セーレは、従業員の一人にそっと近づいた。
「何の騒ぎです?」
従業員は彼女の登場に驚いたが、彼女が自分の敵でないと分かると、困ったような顔でその質問に答えた。
「お問い合わせだよ。それも、かなり乱暴な」
「お問い合わせ? それって、どう言う?」
「あの人の話を聞けば、分かるよ」
セーレは不思議そうな顔で、男の言葉に耳を傾けた。「だ、か、ら、『ヨハンの店がどこにあるのか?』って聞いているんだよ!」と言う。それを聞いた瞬間、「なっ」と驚いてしまった。
「ヨハン、まさか」
「え? 知っているの?」
「は、はい。私が働いている店で」
「働いている? あなたが」
従業員はその経緯を聞こうとしたが、ある従業員が「お待たせ致しました。こちらの者がご説明致しますので」と言うのを聞いて、不本意ながらも男の顔に視線を戻した。
店主の男は、男に頭を下げた。
「お待たせ致しました。申し訳ございません。

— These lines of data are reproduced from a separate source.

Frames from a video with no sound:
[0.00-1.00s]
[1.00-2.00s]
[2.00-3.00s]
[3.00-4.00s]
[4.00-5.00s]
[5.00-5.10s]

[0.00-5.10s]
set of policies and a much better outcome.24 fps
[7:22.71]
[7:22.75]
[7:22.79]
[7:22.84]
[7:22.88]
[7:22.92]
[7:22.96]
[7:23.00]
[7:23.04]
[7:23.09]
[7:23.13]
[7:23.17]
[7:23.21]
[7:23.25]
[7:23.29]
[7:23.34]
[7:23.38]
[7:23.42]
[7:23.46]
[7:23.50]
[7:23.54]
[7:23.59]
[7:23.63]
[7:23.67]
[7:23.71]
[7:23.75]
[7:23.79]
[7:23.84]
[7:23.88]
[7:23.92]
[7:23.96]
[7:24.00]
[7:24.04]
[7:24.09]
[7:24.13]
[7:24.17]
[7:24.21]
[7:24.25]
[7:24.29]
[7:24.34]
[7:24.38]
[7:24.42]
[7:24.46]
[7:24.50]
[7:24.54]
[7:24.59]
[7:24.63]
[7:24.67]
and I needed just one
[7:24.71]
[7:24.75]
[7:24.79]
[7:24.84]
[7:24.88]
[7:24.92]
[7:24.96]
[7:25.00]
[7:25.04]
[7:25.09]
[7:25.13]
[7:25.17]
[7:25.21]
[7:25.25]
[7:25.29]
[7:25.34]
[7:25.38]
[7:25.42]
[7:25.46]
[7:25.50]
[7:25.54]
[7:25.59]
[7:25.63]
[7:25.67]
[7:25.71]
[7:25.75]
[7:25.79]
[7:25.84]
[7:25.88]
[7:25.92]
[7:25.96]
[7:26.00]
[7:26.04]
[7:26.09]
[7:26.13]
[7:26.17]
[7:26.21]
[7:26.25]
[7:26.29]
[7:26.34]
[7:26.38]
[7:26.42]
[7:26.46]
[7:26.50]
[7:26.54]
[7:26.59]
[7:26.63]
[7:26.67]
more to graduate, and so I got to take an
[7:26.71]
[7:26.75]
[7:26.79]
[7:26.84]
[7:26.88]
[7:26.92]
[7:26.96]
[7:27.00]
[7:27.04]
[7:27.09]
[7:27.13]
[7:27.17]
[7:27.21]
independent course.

私の教育が不十分でして。以後は、気をつけます」
「くっ、まあいい。ヨハン・ロジクの店がどこにあるのか教えろ」
「ヨハン・ロジクの店、でございますか?」
「そうだ」
「申し訳ございません。そのような店は」
と店主が言った時、セーレが「知っています、その店」と言った。セーレは彼の前に立って、その目をじっと見つめた。
男は、その目に(言いようのない)威圧感を覚えた。
「ほう、知っているとはね。お嬢さん」
「はい?」
「歳は、いくつだい?」
「17歳ですが?」
「なるほど。うちの娘と」
「あなたのお嬢さんがどうしたんですか? それに、ヨハン君の店も」
セーレは、彼の目を睨んだ。
「娘さんの名前は?」
「ハウワーだ。ハウワー・ダナリ。歳は」
「私と同じ17歳ですよね? 彼女の事も知っています」
「本当か!」
「はい。彼女は……ハウワーさんは、昨日の夜に帰った筈ですが?」
「ああ、自分の家には、ちゃんと帰ったよ。今日の朝食もしっかりと食べた。だが」
男は彼女に今までの経緯を話し、彼女はその話に目を見開いた。
「戻っていないですか? 家に」
男の答えは、「ああ」だった。
「親友の子も心配していたよ。『自分の親友は一体、どこに行ったんだろう?』ってな。まったく、人騒がせな娘だよ。自分の欲望を知られたくらいで」
「そんなに単純じゃありません。彼女はきっと、私達が思う以上に苦しんでいると思います」
「……そうだな、すまない。俺も少し、配慮が足りなかった。俺は、父親失格だな」
「お父さん! くっ、そんな事はありません。お父さんには、愛情があります。娘の事を思って走れるくらい。私の親は、私の為に走ってくれなかった」
セーレは、彼女の手を握った。
「彼の店に案内します。お父さんは、そこで待っていてください。他の人が彼女を捜している間、彼女がそこに現れるかも知れませんから」
「そうだな。あるいはもう、そこに来ているかも知れない。君と入れ違いになって」
「はい!」
セーレは果物屋で買い物を済ませ、彼の店に男を案内した。
「この店です」
「おお、ここか!」
男は、店の扉を勢いよく開けた。